→ The problem
Word for word, transcribe the listing that follows, minus any pictures.
==== Data provided
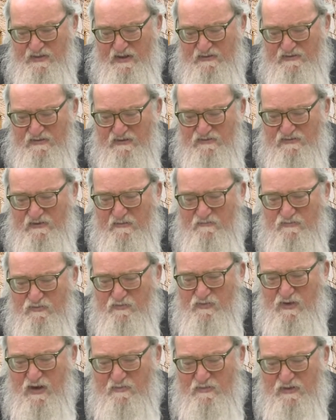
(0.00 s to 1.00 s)
That's
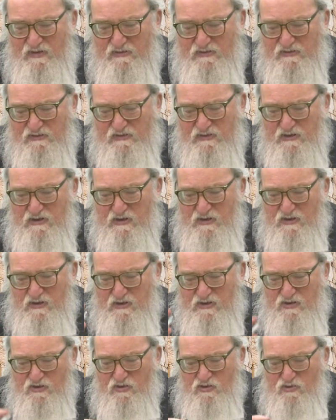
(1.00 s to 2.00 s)
Hashem's promise.
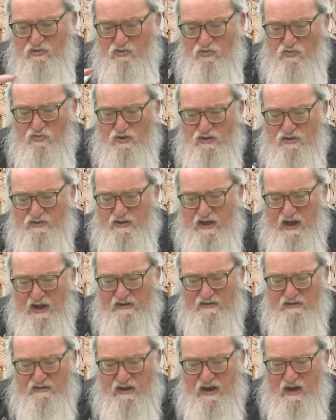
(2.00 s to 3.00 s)
You will
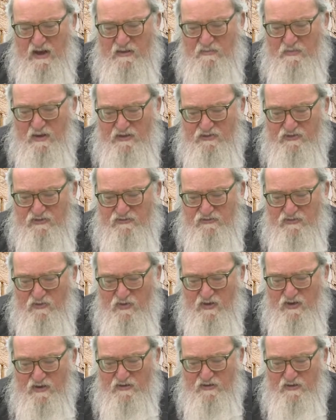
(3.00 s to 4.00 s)
not die by the
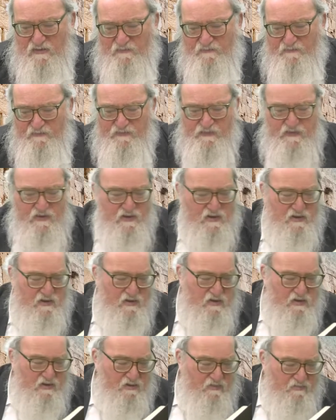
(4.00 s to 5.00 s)
sword.
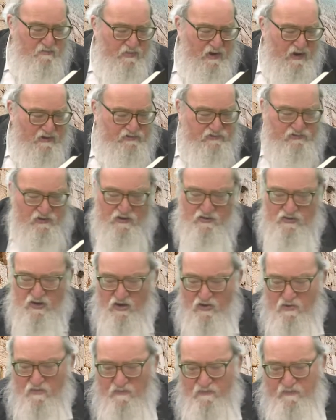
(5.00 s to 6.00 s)

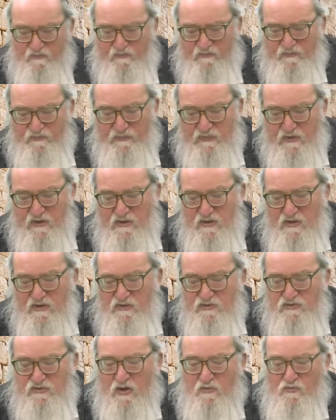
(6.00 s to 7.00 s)
Bashalom
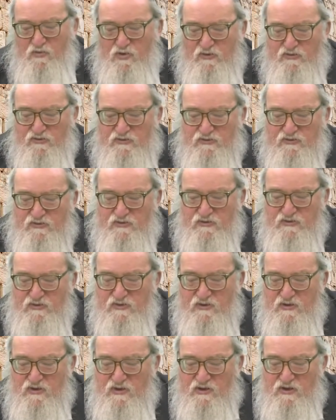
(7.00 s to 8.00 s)
tamus,
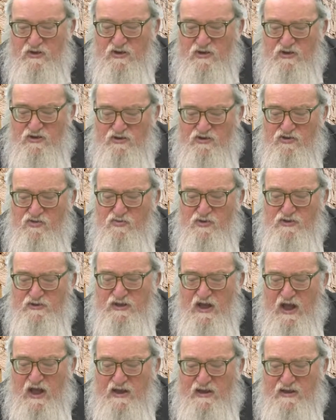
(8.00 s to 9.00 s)
you will
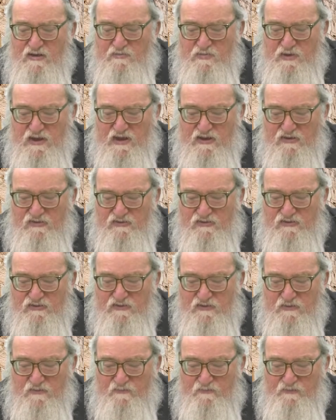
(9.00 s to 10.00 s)
die in
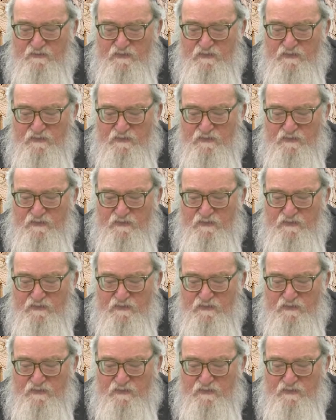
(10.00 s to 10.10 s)
peace.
========
→ Task answer
(0.00 s to 1.00 s)
That's
(1.00 s to 2.00 s)
Hashem's promise.
(2.00 s to 3.00 s)
You will
(3.00 s to 4.00 s)
not die by the
(4.00 s to 5.00 s)
sword.
(5.00 s to 6.00 s)

(6.00 s to 7.00 s)
Bashalom
(7.00 s to 8.00 s)
tamus,
(8.00 s to 9.00 s)
you will
(9.00 s to 10.00 s)
die in
(10.00 s to 10.10 s)
peace.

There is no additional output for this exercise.